Assignment
Please restate every record below word for word and skip the pictures.
*** Available data Section Begins ***
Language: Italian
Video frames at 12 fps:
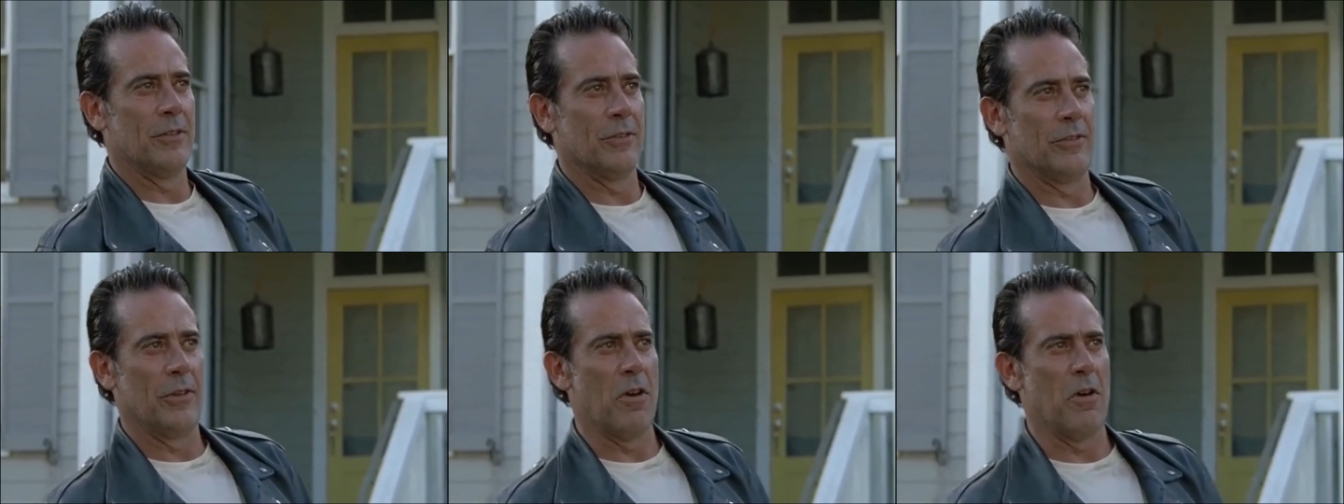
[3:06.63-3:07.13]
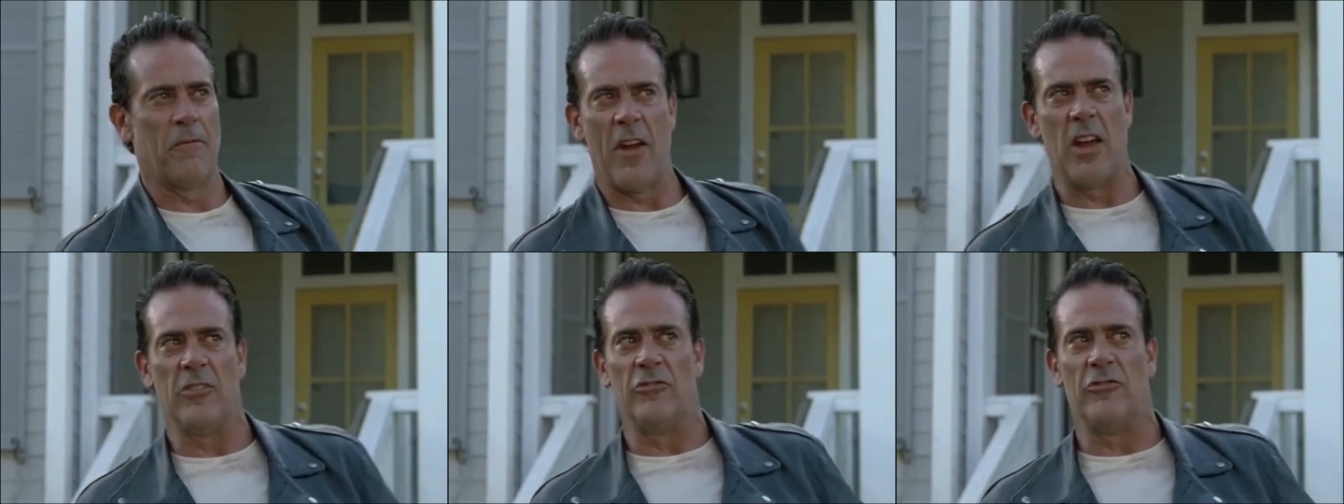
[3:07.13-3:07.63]
tue
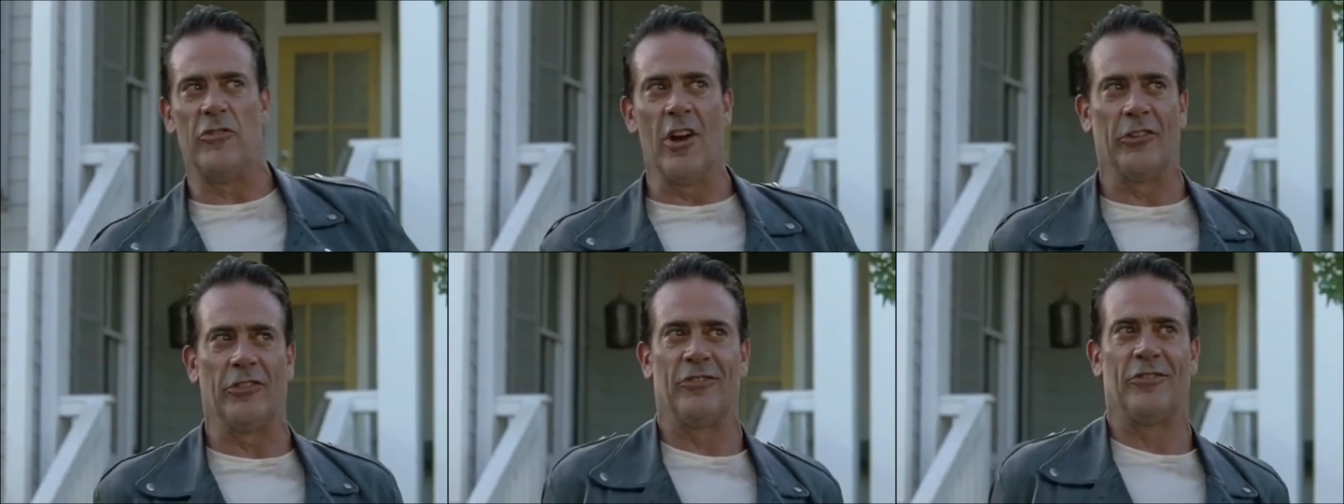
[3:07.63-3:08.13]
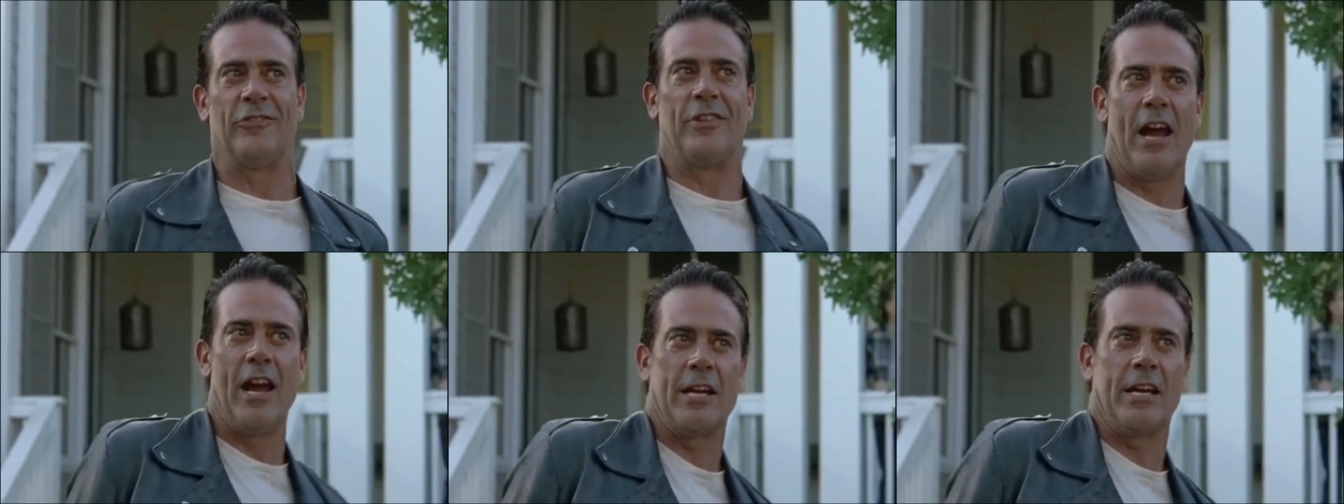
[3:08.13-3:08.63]
mani e non
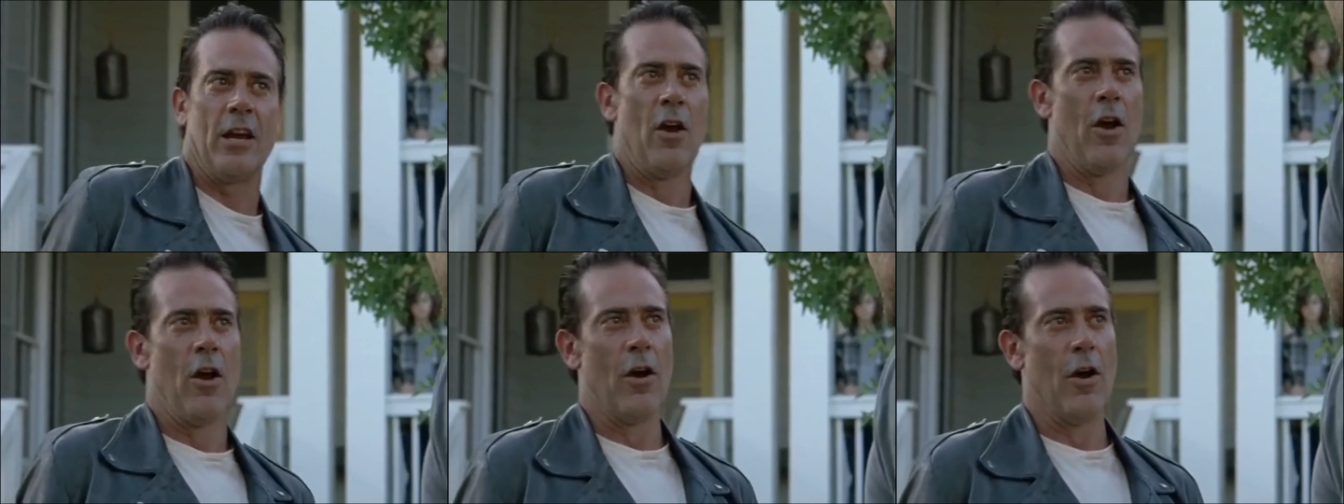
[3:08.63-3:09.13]
prendi il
*** Available data Section Ends ***
Solution for this problem
Language: Italian
Video frames at 12 fps:
[3:06.63-3:07.13]
[3:07.13-3:07.63]
tue
[3:07.63-3:08.13]
[3:08.13-3:08.63]
mani e non
[3:08.63-3:09.13]
prendi il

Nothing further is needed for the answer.